[Dataset records]

========

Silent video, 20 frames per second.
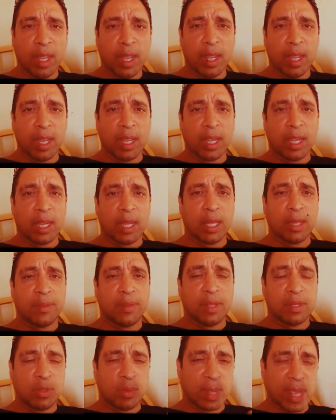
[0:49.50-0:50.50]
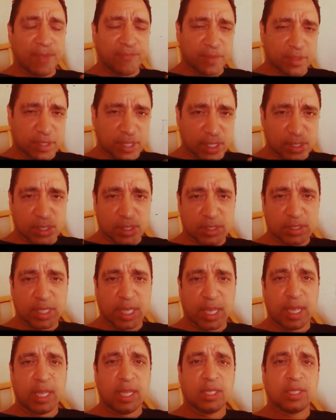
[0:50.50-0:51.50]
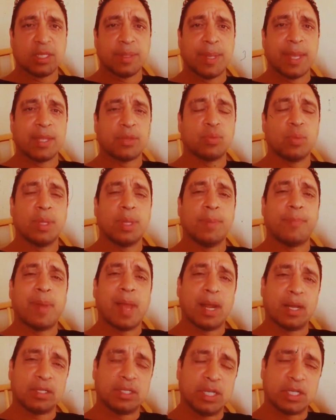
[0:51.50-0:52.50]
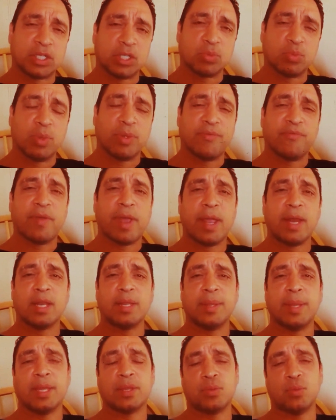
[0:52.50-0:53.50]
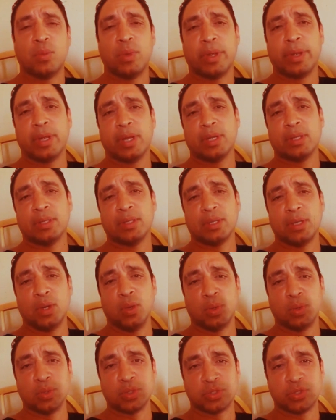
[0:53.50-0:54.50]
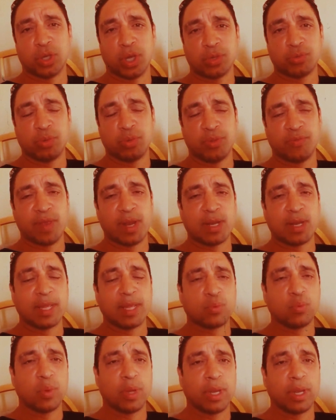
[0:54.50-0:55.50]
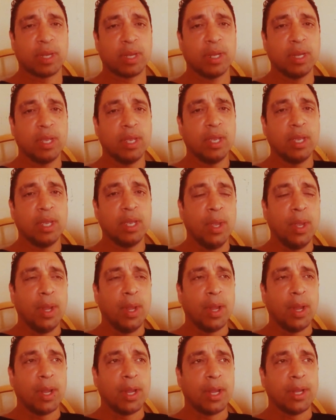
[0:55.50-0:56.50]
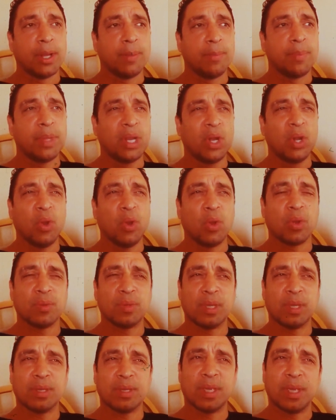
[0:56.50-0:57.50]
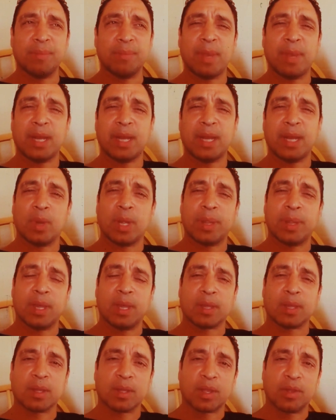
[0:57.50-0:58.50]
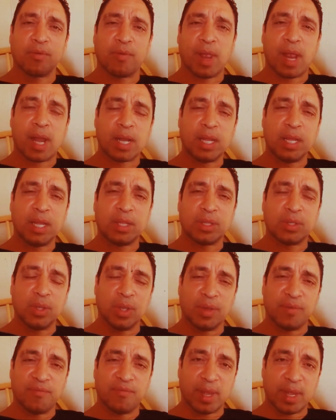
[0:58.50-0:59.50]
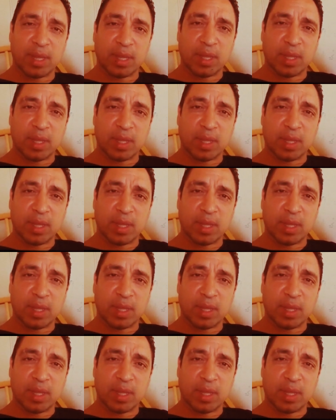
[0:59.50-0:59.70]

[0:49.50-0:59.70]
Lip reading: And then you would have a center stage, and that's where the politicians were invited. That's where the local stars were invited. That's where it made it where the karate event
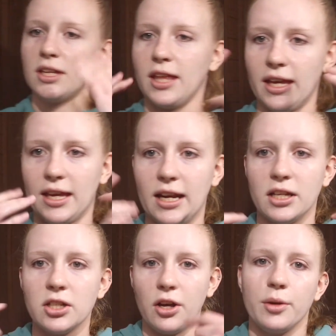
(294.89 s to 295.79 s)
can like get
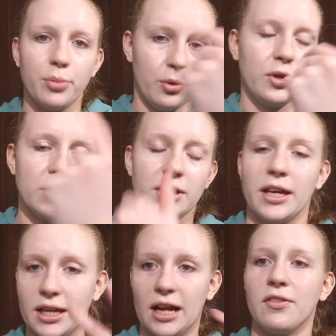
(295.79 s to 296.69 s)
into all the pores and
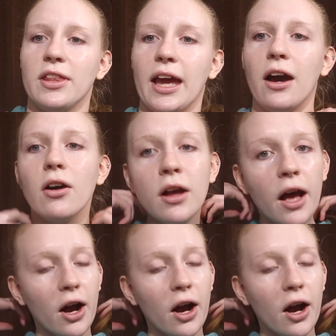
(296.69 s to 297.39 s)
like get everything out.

========

_WORK INSTRUCTION_
Repeat the records in full, exactly as they appear, without the pictures.

_OUTPUT OF THE TASK_
Silent video, 20 frames per second.
[0:49.50-0:50.50]
[0:50.50-0:51.50]
[0:51.50-0:52.50]
[0:52.50-0:53.50]
[0:53.50-0:54.50]
[0:54.50-0:55.50]
[0:55.50-0:56.50]
[0:56.50-0:57.50]
[0:57.50-0:58.50]
[0:58.50-0:59.50]
[0:59.50-0:59.70]

[0:49.50-0:59.70]
Lip reading: And then you would have a center stage, and that's where the politicians were invited. That's where the local stars were invited. That's where it made it where the karate event
(294.89 s to 295.79 s)
can like get
(295.79 s to 296.69 s)
into all the pores and
(296.69 s to 297.39 s)
like get everything out.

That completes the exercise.